Topic: convert claude export to markdown

How to Convert Your Claude Export to Markdown

Q: Why is the Claude script shorter than the ChatGPT version?

Because there's no DAG to walk. Claude's conversations.json stores chat_messages as a flat array in chronological order, so you iterate i = 0..n-1 and don't need to reconstruct render order from a parent-pointer graph. The whole render-order section of the ChatGPT script — jq's recursive walk, the reverse, the parent-chain coalescing — collapses to a single .chat_messages[] iteration. Most of the 25 lines are slug-building, output naming, and Artifact-block extraction.

Q: Should I leave Artifacts inline in the assistant text or extract them?
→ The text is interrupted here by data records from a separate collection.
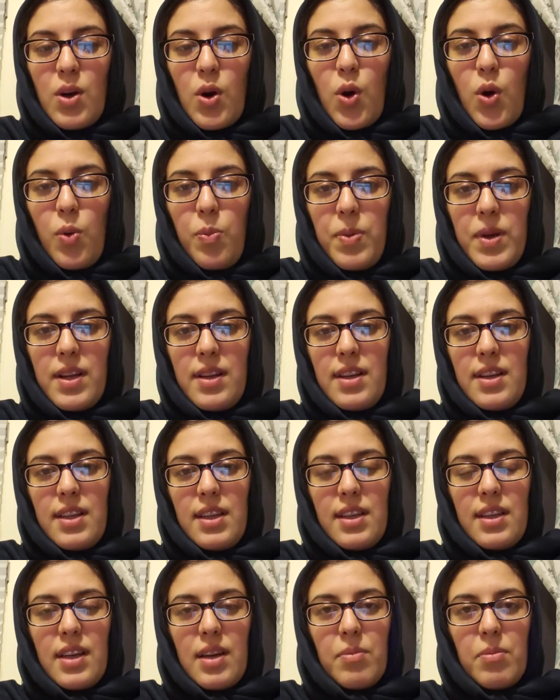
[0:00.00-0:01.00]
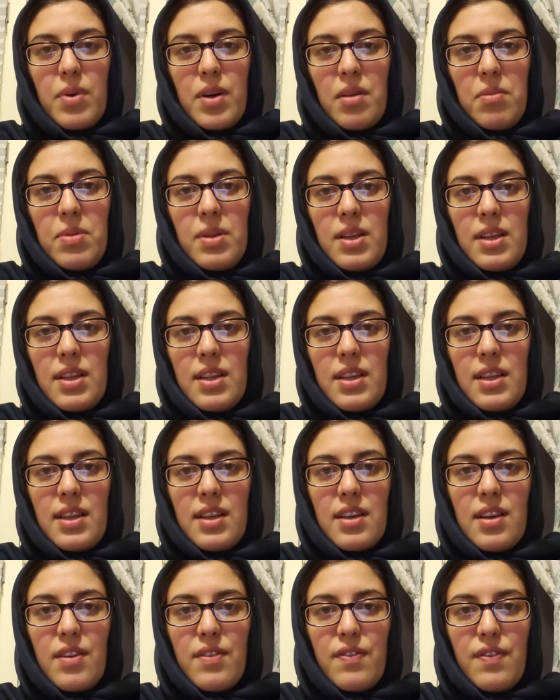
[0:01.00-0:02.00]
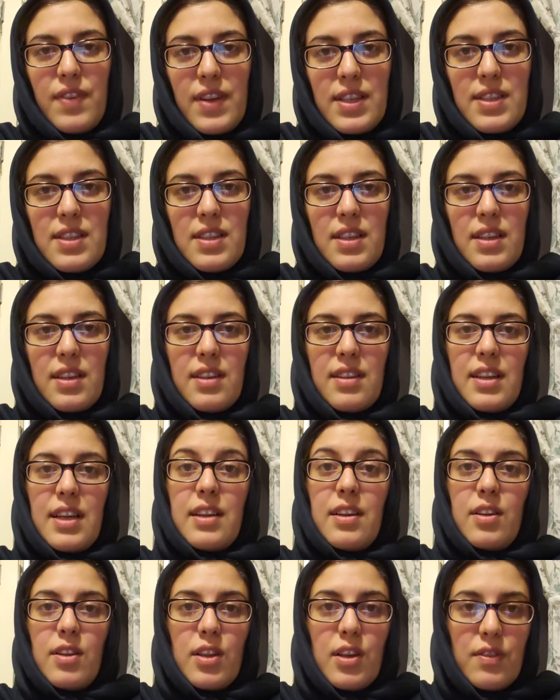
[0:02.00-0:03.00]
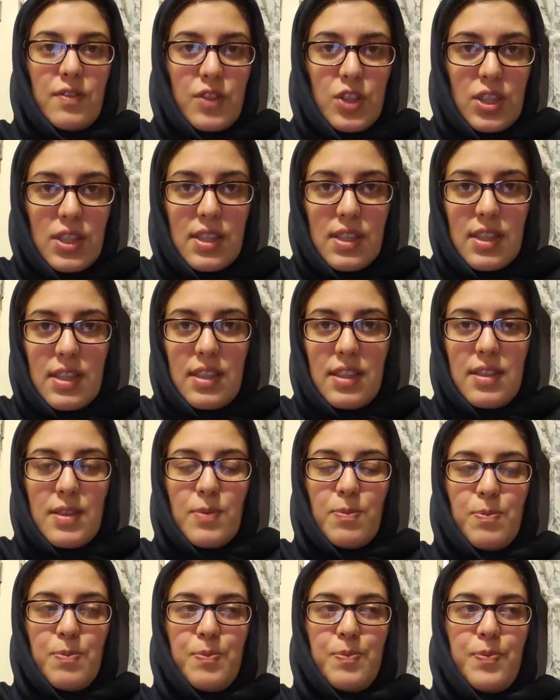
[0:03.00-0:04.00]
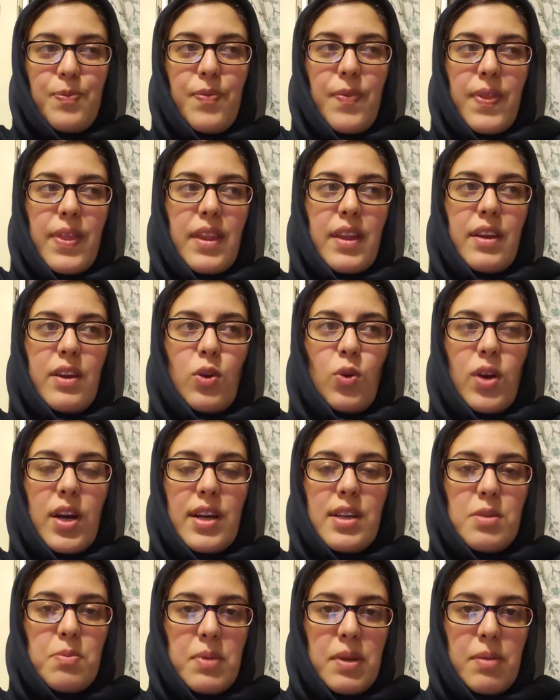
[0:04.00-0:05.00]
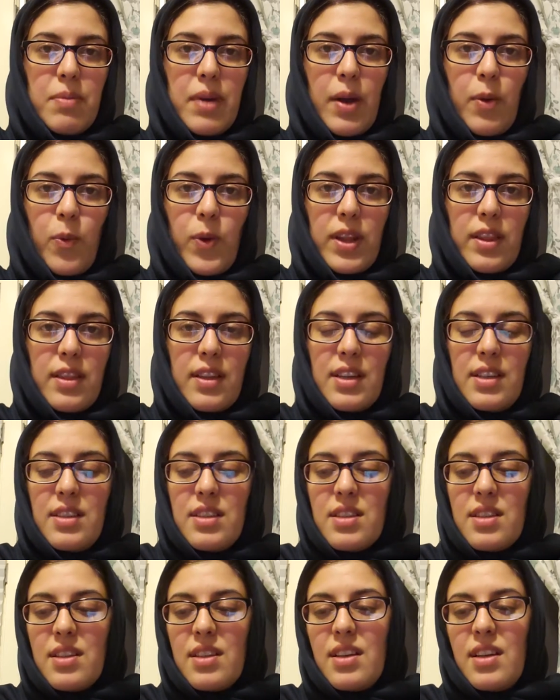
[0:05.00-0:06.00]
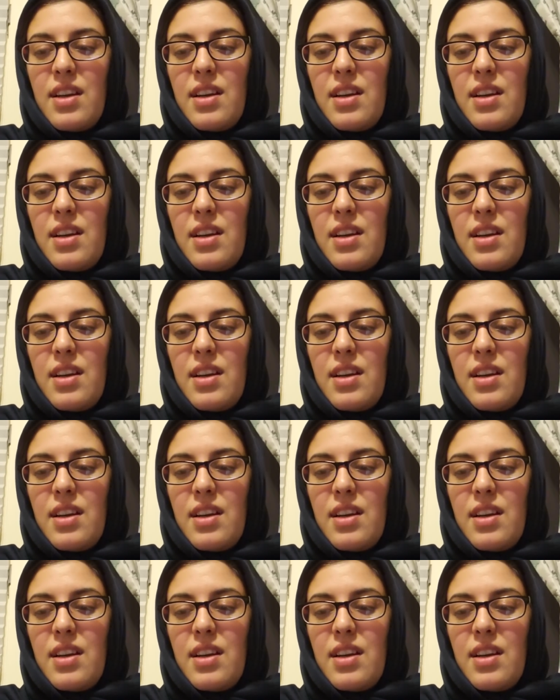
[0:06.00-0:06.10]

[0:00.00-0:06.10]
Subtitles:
openly and publicly confessing that I love Jesus. You guys be my witness.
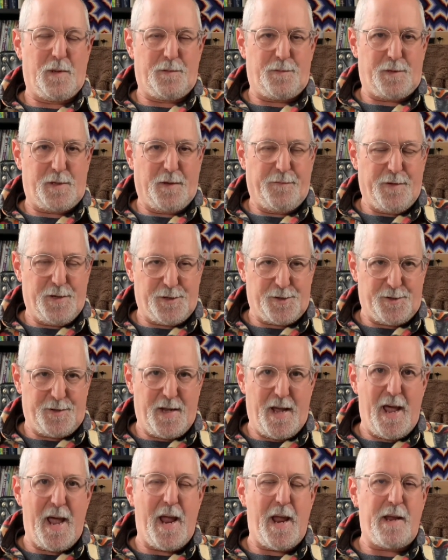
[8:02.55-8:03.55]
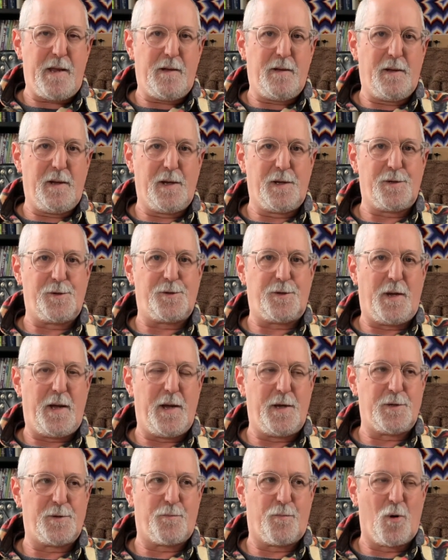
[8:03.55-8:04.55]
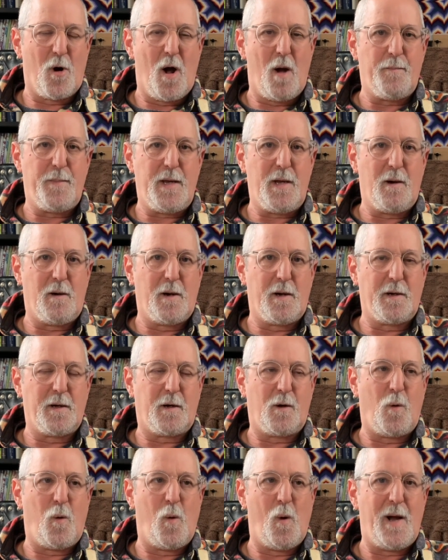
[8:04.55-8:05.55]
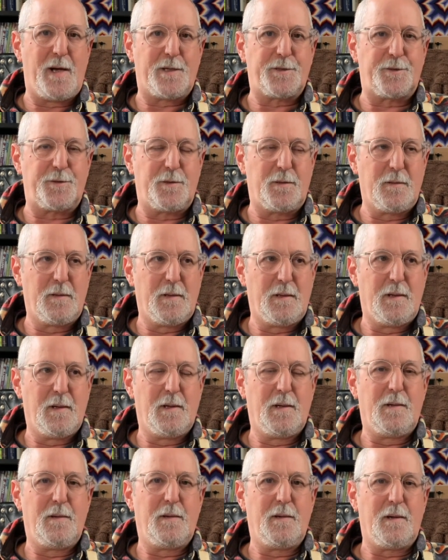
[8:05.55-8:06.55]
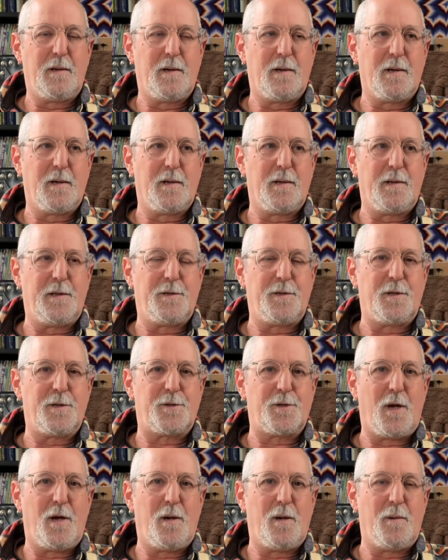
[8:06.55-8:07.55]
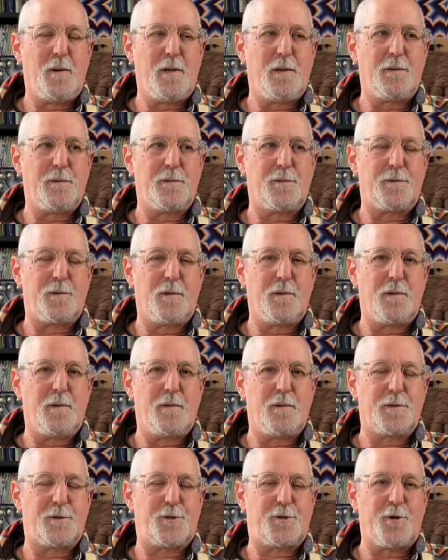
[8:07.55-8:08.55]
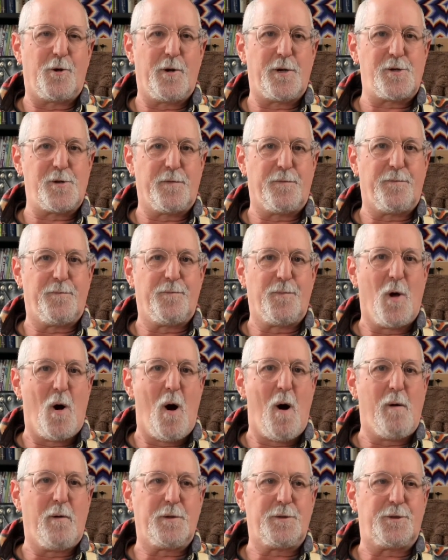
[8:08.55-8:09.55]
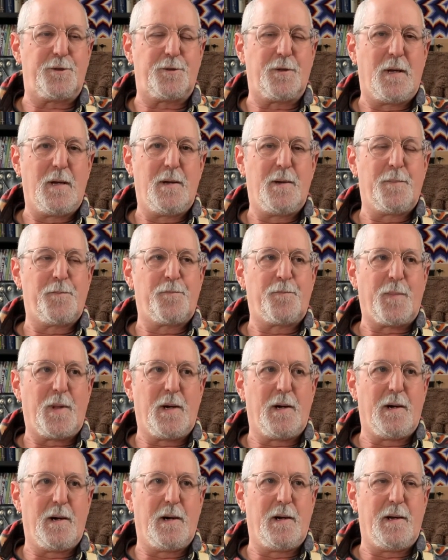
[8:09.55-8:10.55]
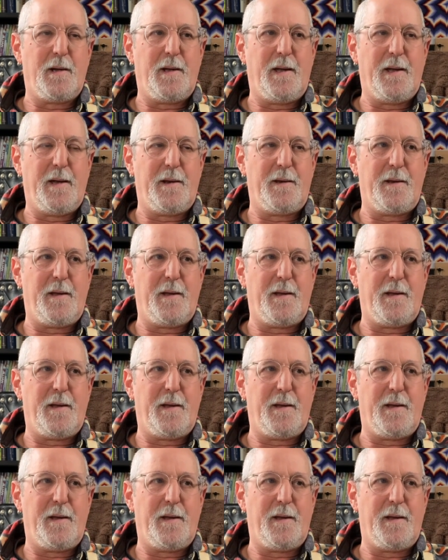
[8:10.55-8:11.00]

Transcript: to this day has brought me on a quest, a search of knowledge, and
Extract them. Artifacts are wrapped in pseudo-XML ( … ) which renders as raw markup in any Markdown reader and breaks code-block highlighters. The script below pulls every Artifact out of the assistant text and re-renders it as a fenced code block tagged with the Artifact's language attribute, with a bold heading naming the Artifact title and identifier. The surrounding prose stays as the assistant's commentary; the Artifact body becomes a first-class code block that GitHub, Obsidian, VS Code preview, and Marked all render correctly.

Q: How do I keep per-project context when the export flattens it?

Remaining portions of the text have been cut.